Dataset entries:
[Start of Attachment]

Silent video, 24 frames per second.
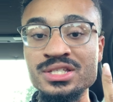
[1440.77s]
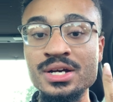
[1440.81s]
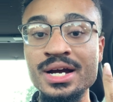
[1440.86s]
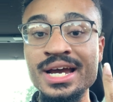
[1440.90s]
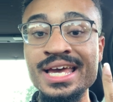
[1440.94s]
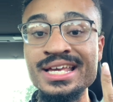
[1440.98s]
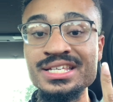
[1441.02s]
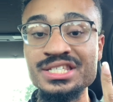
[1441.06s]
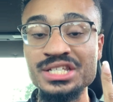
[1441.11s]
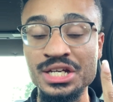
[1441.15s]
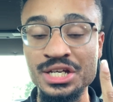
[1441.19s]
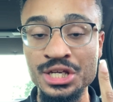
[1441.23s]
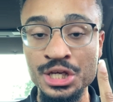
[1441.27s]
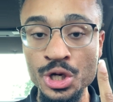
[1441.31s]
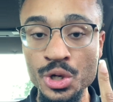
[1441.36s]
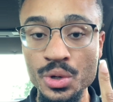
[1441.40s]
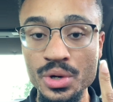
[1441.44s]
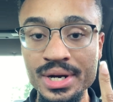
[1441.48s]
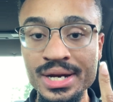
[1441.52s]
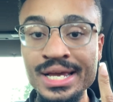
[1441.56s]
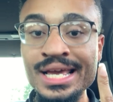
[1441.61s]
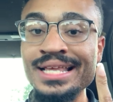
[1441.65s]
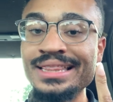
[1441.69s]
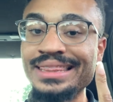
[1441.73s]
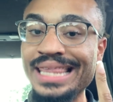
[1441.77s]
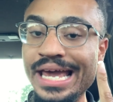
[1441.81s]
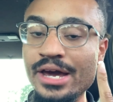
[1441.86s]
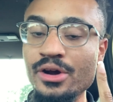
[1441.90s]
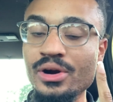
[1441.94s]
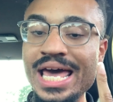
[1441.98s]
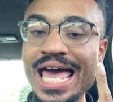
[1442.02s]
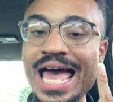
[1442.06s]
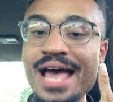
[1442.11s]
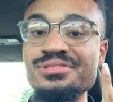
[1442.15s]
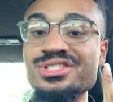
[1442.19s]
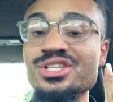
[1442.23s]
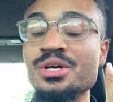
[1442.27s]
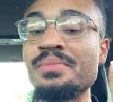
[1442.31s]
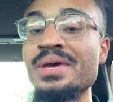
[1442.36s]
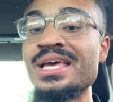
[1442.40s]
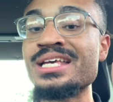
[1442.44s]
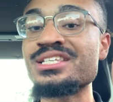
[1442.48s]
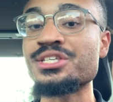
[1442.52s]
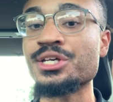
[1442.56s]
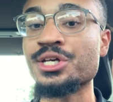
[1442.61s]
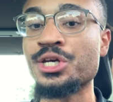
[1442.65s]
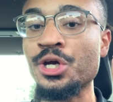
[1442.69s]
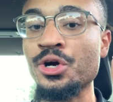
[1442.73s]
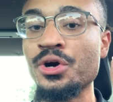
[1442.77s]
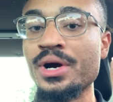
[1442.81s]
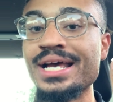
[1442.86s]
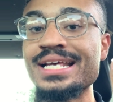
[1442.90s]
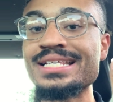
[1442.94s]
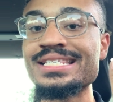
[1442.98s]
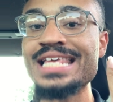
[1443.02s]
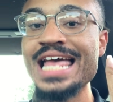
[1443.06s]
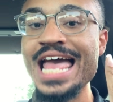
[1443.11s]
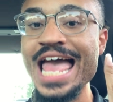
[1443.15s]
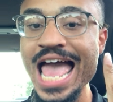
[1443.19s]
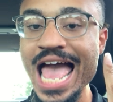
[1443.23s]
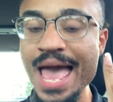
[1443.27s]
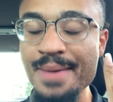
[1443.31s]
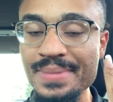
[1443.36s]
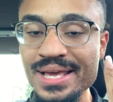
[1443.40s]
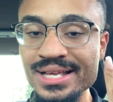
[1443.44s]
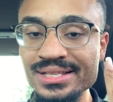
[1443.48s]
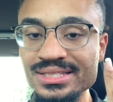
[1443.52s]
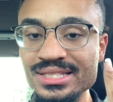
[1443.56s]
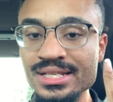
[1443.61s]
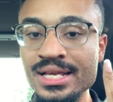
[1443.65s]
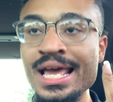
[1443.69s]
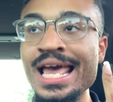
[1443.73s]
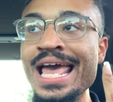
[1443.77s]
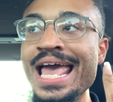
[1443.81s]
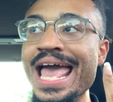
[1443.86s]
are insecure, they're going to have some insecure ass habits.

[End of Attachment]

Omitting the images, output each record precisely as written.

Written reply
Silent video, 24 frames per second.
[1440.77s]
[1440.81s]
[1440.86s]
[1440.90s]
[1440.94s]
[1440.98s]
[1441.02s]
[1441.06s]
[1441.11s]
[1441.15s]
[1441.19s]
[1441.23s]
[1441.27s]
[1441.31s]
[1441.36s]
[1441.40s]
[1441.44s]
[1441.48s]
[1441.52s]
[1441.56s]
[1441.61s]
[1441.65s]
[1441.69s]
[1441.73s]
[1441.77s]
[1441.81s]
[1441.86s]
[1441.90s]
[1441.94s]
[1441.98s]
[1442.02s]
[1442.06s]
[1442.11s]
[1442.15s]
[1442.19s]
[1442.23s]
[1442.27s]
[1442.31s]
[1442.36s]
[1442.40s]
[1442.44s]
[1442.48s]
[1442.52s]
[1442.56s]
[1442.61s]
[1442.65s]
[1442.69s]
[1442.73s]
[1442.77s]
[1442.81s]
[1442.86s]
[1442.90s]
[1442.94s]
[1442.98s]
[1443.02s]
[1443.06s]
[1443.11s]
[1443.15s]
[1443.19s]
[1443.23s]
[1443.27s]
[1443.31s]
[1443.36s]
[1443.40s]
[1443.44s]
[1443.48s]
[1443.52s]
[1443.56s]
[1443.61s]
[1443.65s]
[1443.69s]
[1443.73s]
[1443.77s]
[1443.81s]
[1443.86s]
are insecure, they're going to have some insecure ass habits.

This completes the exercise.